Earthworms in potted plants-Can You Put Earthworms in Potted Plants?

Earthworms in potted plants

Earthworms in potted plants-You can add earthworms in potted plants, but you must use the correct amount and type of earthworms to ensure that your plants stay healthy. The best worms to use in potted plants are night crawlers, red wigglers, and pot worms. Too many earthworms might be harmful to the plant’s health.

Worms come in a variety of shapes and sizes, and they all have varied effects on soil and plants. If you use the wrong ones, your plant’s health will suffer. Unless you use soil from your yard or the potted plant has been outside for a long period, worms are unlikely to be found in potted plants. Castings are left behind by worms and supply nutrients to the soil.

Earthworms in Potted Plants

Night crawlers, red wigglers, and pot worms are three forms of earthworms that are beneficial to plant health.

The night crawler is the most well-known earthworm; it is a brownish-grey worm that is generally found in a yard or garden, or on the cement after heavy rain.
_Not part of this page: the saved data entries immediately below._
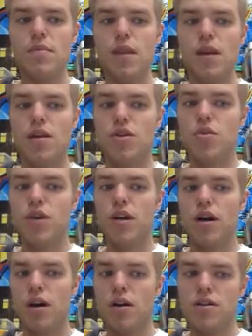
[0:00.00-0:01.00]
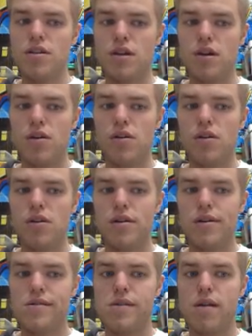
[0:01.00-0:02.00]
You can also
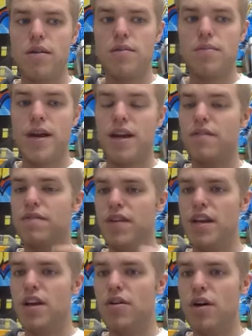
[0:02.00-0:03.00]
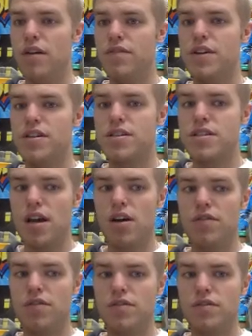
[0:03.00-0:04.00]
make a video of
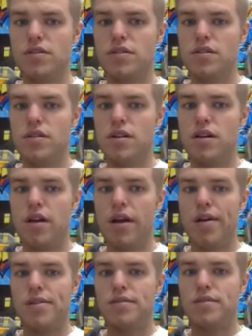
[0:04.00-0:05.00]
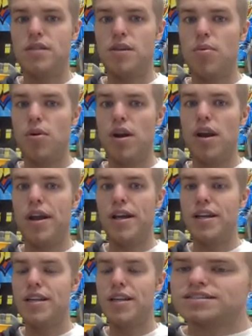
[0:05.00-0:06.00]
yourself to put
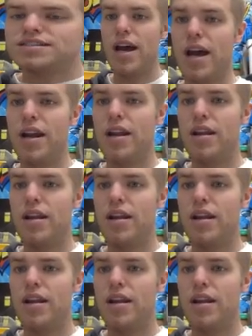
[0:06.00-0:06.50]
inside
They’re more correctly called Canadian or European night crawlers.

Because they burrow in soil and carry nutrients as they go, night crawlers are topsoil and subsoil inhabitants. Their continual movement aerates the soil and supplies oxygen to the roots.

The red wiggler is an earthworm that is related to the night crawler. These wiggly animals are not the same as their cousin when it comes to plants and soil. The red wiggler is a worm that decomposes organic matter.

They’re in charge of keeping the garden and plants clean and healthy. They will devour items that are dead or dying, such as leaves and roots. The castings produced by the decomposition of organic waste are nutrient-dense. Aeration is also aided by the red wiggler.

The name “red wiggler” comes from the color of the wigglers. They have a yellow tail and are red-brown in color. They can reach a length of 2 to 3 inches. Because it is warm and moist, they will mostly stay in the topsoil and thrive in a potted plant setting. They are also more easily reproduced than other worms.

Pot worms are only found in pots or potted plants, as their name suggests. Topsoil worms are small microscopic worms that live in the soil. They aerate the dirt by burrowing and eat decaying stuff such as bacteria, fungi, and humus, just like the night crawler. Composting is not a strong suit for these worms.

These white worms have a stringy texture. Most of the time, they will appear in your potted plants in large numbers, perhaps a couple of thousand at a time. Plant life will not be harmed by their presence, despite their vast numbers.

The following worms are harmful to your potted plants:

Cutworms and grub worms
Millipedes
Nematodes

The larvae stages of several adult beetles, butterflies, and moths are known as grub worms and cutworms. Caterpillars are another name for cutworms. Because they eat live organic matter such as healthy leaves, stems, and roots, both grub worms and cutworms will quickly destroy your plants.

Grub worms are huge, white or grey worms with six front legs. They reach a length of 2 to 3 cm and curl into a ‘C’ shape.

Cutworms occur in a variety of colors and sizes, with some even appearing furry or spiny. They always have three pairs of legs and various appendages. Some of them are poisonous or stingy, so use caution when handling them.

Millipedes attack your plant only when it is sick or dying. These nasty crawlies may be more bothersome to you than they are to your plant. They are most at ease in the highly moist atmosphere of a potted plant. Millipedes have a brownish-black body with a 1-inch spherical, rigid body and many legs.

Nematodes are segmented earthworms that are exceedingly small and difficult to notice. Their bodies are slim and white, with pointy tips. Because they prey on bacteria, fungus, and other soil-damaging insects, most nematodes are beneficial to the plant.

Parasitic nematodes are the ones that cause harm to the plants. They can get access to a plant’s inside or inflict damage on the outside by attacking all of the plant’s sections. You can see unusually stunted growth or dead spots. They are most commonly found in outdoor plants and gardens.

How to get rid of worms?

You’ll need to get rid of some of the earthworms in the potting soil because there are too many of them. There are a few simple techniques to get rid of earthworms and pests in your potted plant.

  • Putting too much water in your potted plant.
  • The soil is being dried out.

If you can’t get rid of an excess of worms or bugs, over watering your plant may help. If it doesn’t solve the problem, try immersing your pot in soapy water for 20 minutes. Pests and worms will rise to the surface, making identification easier.

You can try letting the soil entirely dry up if your plant can withstand less watering. Worms and pests will emerge from the soil in quest of moister ground as a result of this.